What is being asked
The records that follow are to be repeated without alteration.
══════════════════════════════
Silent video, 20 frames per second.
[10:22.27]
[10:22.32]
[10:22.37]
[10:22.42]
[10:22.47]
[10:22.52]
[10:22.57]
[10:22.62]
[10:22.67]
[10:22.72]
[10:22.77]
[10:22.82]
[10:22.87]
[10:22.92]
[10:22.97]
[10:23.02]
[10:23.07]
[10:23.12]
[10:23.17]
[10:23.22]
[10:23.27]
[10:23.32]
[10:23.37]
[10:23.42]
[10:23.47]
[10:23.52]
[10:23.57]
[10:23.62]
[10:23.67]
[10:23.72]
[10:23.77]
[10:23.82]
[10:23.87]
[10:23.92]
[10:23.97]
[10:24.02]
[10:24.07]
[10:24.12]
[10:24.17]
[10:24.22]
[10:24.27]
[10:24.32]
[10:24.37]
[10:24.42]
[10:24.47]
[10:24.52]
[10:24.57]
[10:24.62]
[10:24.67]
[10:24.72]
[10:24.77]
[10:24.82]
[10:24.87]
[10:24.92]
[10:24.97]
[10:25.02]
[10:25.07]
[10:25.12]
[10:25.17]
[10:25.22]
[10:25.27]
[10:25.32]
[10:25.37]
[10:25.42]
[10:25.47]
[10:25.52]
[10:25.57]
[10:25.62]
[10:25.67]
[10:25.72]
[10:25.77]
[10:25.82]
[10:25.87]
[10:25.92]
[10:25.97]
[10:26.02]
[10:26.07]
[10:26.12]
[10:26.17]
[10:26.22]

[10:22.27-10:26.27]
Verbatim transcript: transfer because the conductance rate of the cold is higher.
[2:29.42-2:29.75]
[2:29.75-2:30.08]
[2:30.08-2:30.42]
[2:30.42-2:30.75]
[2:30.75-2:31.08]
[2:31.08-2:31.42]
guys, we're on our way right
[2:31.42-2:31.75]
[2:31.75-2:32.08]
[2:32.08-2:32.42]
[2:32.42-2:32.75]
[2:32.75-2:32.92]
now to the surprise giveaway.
══════════════════════════════
Your solution
Silent video, 20 frames per second.
[10:22.27]
[10:22.32]
[10:22.37]
[10:22.42]
[10:22.47]
[10:22.52]
[10:22.57]
[10:22.62]
[10:22.67]
[10:22.72]
[10:22.77]
[10:22.82]
[10:22.87]
[10:22.92]
[10:22.97]
[10:23.02]
[10:23.07]
[10:23.12]
[10:23.17]
[10:23.22]
[10:23.27]
[10:23.32]
[10:23.37]
[10:23.42]
[10:23.47]
[10:23.52]
[10:23.57]
[10:23.62]
[10:23.67]
[10:23.72]
[10:23.77]
[10:23.82]
[10:23.87]
[10:23.92]
[10:23.97]
[10:24.02]
[10:24.07]
[10:24.12]
[10:24.17]
[10:24.22]
[10:24.27]
[10:24.32]
[10:24.37]
[10:24.42]
[10:24.47]
[10:24.52]
[10:24.57]
[10:24.62]
[10:24.67]
[10:24.72]
[10:24.77]
[10:24.82]
[10:24.87]
[10:24.92]
[10:24.97]
[10:25.02]
[10:25.07]
[10:25.12]
[10:25.17]
[10:25.22]
[10:25.27]
[10:25.32]
[10:25.37]
[10:25.42]
[10:25.47]
[10:25.52]
[10:25.57]
[10:25.62]
[10:25.67]
[10:25.72]
[10:25.77]
[10:25.82]
[10:25.87]
[10:25.92]
[10:25.97]
[10:26.02]
[10:26.07]
[10:26.12]
[10:26.17]
[10:26.22]

[10:22.27-10:26.27]
Verbatim transcript: transfer because the conductance rate of the cold is higher.
[2:29.42-2:29.75]
[2:29.75-2:30.08]
[2:30.08-2:30.42]
[2:30.42-2:30.75]
[2:30.75-2:31.08]
[2:31.08-2:31.42]
guys, we're on our way right
[2:31.42-2:31.75]
[2:31.75-2:32.08]
[2:32.08-2:32.42]
[2:32.42-2:32.75]
[2:32.75-2:32.92]
now to the surprise giveaway.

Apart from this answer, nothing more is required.